Records from a dataset

= Beginning of Section =

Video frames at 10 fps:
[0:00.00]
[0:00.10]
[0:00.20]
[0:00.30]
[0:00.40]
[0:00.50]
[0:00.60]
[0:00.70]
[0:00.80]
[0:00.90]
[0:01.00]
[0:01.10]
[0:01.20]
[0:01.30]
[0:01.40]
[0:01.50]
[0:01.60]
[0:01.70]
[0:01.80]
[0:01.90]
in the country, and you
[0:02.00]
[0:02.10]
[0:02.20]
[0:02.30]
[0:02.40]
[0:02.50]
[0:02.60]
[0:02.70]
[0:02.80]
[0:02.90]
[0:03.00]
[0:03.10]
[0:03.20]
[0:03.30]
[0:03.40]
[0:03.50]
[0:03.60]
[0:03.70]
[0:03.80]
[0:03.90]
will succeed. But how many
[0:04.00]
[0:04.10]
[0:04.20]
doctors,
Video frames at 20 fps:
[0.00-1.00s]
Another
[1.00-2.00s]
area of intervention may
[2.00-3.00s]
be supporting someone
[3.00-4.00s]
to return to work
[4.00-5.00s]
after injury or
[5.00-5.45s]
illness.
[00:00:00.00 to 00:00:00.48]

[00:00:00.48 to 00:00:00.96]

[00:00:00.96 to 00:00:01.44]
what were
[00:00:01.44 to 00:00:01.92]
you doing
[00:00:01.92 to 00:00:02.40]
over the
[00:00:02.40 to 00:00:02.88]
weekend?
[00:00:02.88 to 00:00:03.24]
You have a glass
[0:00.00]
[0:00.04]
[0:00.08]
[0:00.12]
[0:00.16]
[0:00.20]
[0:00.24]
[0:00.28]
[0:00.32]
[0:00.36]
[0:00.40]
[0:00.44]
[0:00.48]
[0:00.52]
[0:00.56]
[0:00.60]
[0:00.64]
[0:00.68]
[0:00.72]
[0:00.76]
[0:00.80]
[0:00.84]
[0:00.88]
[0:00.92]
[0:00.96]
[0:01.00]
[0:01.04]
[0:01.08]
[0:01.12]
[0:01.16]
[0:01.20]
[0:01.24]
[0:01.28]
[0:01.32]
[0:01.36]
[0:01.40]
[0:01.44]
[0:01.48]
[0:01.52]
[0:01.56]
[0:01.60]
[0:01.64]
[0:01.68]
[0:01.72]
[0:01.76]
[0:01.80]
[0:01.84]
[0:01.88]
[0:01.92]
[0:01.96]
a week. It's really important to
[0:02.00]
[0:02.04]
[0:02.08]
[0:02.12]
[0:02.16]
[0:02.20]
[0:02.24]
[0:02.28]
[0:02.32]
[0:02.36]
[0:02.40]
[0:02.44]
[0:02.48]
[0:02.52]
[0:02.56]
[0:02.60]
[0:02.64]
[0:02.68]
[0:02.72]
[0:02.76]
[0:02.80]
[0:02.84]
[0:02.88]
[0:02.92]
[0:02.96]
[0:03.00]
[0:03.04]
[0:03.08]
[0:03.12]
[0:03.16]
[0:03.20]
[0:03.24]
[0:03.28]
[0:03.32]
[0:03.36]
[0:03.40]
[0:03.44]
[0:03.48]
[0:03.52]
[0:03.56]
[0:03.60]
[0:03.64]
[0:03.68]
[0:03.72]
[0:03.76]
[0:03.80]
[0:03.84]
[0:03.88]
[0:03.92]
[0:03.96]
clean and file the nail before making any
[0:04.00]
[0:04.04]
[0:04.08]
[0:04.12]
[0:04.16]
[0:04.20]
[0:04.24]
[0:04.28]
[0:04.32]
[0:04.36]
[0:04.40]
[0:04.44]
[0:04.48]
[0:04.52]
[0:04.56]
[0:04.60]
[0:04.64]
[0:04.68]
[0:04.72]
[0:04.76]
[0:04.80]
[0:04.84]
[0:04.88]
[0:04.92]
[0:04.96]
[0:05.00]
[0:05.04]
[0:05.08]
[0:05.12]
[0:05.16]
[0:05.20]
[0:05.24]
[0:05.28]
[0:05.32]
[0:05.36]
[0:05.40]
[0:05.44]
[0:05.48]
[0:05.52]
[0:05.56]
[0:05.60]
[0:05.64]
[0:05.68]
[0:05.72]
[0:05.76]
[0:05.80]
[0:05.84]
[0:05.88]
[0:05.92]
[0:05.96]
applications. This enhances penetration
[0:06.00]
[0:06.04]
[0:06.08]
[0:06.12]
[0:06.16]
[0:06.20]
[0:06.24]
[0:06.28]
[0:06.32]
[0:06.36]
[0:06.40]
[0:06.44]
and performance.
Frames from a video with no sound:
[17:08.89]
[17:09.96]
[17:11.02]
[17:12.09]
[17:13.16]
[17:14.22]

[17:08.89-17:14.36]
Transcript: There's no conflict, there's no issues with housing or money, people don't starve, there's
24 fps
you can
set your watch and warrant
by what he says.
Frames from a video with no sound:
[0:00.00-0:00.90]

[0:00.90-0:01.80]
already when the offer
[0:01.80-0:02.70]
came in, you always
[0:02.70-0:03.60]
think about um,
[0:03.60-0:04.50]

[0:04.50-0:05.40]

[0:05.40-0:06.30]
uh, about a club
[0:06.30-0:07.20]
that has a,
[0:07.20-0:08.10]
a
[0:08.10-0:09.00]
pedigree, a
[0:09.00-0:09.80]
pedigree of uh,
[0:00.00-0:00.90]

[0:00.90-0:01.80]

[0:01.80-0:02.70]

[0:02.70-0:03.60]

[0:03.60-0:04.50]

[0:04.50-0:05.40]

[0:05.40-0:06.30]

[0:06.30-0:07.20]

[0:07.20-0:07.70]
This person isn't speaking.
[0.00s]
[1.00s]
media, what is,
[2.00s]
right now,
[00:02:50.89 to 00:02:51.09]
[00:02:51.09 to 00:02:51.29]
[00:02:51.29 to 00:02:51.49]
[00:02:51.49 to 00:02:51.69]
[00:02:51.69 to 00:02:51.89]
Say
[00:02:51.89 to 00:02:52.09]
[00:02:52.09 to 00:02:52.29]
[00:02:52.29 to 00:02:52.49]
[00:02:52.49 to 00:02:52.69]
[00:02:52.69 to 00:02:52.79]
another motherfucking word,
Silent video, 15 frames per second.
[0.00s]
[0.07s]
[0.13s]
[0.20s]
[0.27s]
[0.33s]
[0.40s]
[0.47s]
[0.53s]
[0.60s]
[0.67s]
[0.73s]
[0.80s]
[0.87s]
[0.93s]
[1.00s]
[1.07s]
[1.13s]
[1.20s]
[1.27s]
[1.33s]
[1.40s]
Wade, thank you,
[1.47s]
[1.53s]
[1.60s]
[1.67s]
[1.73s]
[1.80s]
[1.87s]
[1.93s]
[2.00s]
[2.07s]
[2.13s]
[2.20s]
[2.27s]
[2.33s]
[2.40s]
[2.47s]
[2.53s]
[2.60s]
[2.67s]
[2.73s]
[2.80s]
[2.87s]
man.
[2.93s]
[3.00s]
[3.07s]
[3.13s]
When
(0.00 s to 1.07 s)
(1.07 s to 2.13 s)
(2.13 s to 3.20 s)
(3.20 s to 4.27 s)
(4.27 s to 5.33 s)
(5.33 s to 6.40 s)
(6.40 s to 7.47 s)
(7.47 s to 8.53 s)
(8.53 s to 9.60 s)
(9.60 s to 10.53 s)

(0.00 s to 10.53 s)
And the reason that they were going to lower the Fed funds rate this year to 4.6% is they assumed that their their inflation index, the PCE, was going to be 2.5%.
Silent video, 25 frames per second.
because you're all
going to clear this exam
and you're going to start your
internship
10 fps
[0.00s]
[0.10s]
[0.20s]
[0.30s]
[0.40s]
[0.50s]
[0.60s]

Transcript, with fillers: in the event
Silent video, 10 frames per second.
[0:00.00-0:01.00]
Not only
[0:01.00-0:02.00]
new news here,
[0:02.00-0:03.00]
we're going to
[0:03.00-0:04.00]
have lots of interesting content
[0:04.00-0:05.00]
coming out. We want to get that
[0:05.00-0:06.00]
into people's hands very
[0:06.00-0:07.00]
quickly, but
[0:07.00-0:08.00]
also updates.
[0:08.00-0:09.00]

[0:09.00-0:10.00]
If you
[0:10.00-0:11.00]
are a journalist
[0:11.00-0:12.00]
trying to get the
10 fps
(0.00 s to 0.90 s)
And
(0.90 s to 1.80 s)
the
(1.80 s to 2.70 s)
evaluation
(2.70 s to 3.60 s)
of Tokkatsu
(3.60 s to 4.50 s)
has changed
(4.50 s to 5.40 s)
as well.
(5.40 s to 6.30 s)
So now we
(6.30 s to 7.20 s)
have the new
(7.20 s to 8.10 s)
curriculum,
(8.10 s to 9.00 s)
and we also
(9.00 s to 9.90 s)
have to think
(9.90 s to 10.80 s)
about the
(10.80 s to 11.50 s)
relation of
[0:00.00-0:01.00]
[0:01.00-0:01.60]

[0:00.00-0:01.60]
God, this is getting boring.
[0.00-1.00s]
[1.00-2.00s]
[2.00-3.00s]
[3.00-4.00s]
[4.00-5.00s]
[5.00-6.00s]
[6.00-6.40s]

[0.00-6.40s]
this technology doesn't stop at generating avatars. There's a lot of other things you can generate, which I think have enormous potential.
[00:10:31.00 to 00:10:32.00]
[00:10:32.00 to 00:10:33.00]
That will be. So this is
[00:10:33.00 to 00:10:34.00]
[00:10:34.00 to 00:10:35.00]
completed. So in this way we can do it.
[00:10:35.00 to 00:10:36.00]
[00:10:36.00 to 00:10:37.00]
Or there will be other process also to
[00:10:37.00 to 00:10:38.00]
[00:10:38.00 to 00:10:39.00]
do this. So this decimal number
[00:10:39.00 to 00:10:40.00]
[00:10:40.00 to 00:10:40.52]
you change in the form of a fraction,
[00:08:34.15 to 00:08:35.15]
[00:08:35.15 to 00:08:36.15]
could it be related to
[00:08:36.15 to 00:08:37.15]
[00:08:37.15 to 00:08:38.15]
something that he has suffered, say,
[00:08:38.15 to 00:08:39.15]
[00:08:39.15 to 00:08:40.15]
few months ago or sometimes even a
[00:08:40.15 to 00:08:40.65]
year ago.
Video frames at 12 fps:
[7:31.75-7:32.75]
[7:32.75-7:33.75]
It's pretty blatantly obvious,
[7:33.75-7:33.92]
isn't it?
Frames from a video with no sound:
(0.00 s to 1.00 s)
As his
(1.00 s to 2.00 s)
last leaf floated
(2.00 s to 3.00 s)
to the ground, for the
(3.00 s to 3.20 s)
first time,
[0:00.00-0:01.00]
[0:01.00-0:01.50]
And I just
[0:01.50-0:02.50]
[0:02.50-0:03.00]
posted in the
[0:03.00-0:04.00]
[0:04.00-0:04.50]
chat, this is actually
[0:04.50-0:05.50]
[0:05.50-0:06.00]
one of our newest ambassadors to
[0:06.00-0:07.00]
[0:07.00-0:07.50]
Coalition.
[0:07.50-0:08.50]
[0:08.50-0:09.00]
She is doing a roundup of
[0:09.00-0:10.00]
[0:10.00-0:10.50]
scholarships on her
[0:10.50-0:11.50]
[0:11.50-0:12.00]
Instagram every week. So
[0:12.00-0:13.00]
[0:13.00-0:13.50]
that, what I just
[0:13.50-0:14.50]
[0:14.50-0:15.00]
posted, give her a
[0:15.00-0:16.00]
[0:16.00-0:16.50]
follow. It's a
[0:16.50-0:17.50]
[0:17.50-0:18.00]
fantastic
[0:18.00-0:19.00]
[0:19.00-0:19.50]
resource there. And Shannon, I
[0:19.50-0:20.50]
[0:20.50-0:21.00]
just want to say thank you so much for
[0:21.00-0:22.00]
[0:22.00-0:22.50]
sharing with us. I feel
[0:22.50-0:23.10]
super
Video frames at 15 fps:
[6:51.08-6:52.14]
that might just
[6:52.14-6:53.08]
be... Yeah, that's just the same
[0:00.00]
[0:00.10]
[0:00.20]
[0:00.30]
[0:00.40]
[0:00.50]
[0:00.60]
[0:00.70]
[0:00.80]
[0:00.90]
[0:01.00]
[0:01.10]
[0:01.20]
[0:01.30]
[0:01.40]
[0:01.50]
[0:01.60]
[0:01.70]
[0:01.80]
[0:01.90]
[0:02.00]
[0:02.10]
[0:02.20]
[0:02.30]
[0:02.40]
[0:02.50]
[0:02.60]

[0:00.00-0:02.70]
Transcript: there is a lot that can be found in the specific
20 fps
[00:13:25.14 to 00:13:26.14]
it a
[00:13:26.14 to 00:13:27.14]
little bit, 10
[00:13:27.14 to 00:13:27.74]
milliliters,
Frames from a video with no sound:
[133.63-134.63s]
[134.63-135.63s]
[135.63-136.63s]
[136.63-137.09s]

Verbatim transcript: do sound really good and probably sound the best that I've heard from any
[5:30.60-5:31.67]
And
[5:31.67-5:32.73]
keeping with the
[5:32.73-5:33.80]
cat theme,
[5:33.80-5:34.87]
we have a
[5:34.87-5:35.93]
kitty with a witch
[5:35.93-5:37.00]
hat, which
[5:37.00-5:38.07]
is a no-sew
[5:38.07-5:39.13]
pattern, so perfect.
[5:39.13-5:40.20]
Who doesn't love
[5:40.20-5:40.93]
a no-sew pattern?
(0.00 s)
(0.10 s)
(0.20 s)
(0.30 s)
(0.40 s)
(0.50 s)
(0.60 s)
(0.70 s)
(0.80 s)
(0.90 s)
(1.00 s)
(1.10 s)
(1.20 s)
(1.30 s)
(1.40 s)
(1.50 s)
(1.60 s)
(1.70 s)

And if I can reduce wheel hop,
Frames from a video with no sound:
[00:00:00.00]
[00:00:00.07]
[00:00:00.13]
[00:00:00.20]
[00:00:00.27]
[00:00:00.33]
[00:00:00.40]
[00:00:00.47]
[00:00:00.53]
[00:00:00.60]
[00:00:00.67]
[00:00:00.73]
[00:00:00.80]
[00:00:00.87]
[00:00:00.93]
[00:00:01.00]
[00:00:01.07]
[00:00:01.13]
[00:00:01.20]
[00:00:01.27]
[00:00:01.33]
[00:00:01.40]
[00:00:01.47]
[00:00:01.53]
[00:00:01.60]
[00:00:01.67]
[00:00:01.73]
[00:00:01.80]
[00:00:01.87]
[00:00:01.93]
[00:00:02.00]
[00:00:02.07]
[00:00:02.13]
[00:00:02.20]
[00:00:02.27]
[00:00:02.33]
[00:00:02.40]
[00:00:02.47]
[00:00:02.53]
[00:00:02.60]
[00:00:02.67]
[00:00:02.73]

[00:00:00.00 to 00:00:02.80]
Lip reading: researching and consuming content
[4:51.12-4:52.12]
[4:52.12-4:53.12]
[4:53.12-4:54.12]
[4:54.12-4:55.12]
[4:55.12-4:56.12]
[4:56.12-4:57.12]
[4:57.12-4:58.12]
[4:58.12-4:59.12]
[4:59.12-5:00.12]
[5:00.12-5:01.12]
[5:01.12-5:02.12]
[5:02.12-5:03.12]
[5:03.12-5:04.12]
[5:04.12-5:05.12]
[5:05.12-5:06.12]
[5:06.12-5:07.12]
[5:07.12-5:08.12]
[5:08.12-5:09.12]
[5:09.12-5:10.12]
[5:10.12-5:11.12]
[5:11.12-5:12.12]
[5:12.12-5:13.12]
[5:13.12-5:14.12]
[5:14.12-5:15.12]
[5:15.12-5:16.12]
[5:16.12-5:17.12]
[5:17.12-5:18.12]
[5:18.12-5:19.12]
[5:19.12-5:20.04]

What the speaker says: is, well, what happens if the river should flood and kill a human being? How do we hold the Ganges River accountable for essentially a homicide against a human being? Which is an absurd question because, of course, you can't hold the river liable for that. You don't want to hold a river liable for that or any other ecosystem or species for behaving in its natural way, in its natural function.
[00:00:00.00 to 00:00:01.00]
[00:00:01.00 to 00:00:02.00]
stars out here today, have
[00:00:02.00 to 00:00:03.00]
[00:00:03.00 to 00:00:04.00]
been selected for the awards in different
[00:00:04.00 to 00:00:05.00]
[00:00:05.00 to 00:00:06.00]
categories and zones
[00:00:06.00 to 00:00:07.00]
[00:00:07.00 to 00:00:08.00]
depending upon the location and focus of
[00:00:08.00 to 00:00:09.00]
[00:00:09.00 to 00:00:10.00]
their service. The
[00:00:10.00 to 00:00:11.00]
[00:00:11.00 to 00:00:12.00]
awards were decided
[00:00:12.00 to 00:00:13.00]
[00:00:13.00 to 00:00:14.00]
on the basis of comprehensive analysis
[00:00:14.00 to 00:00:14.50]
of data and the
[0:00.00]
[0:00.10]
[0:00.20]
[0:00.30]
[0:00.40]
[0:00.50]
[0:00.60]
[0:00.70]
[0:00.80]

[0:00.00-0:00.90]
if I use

= End of Section =

-- What to do --
Above are the records. Print exactly, and only, the lines from the line with "[00:00:00.87]" to the line with "[00:00:02.27]", both inclusive.

-- Answer box --
[00:00:00.87]
[00:00:00.93]
[00:00:01.00]
[00:00:01.07]
[00:00:01.13]
[00:00:01.20]
[00:00:01.27]
[00:00:01.33]
[00:00:01.40]
[00:00:01.47]
[00:00:01.53]
[00:00:01.60]
[00:00:01.67]
[00:00:01.73]
[00:00:01.80]
[00:00:01.87]
[00:00:01.93]
[00:00:02.00]
[00:00:02.07]
[00:00:02.13]
[00:00:02.20]
[00:00:02.27]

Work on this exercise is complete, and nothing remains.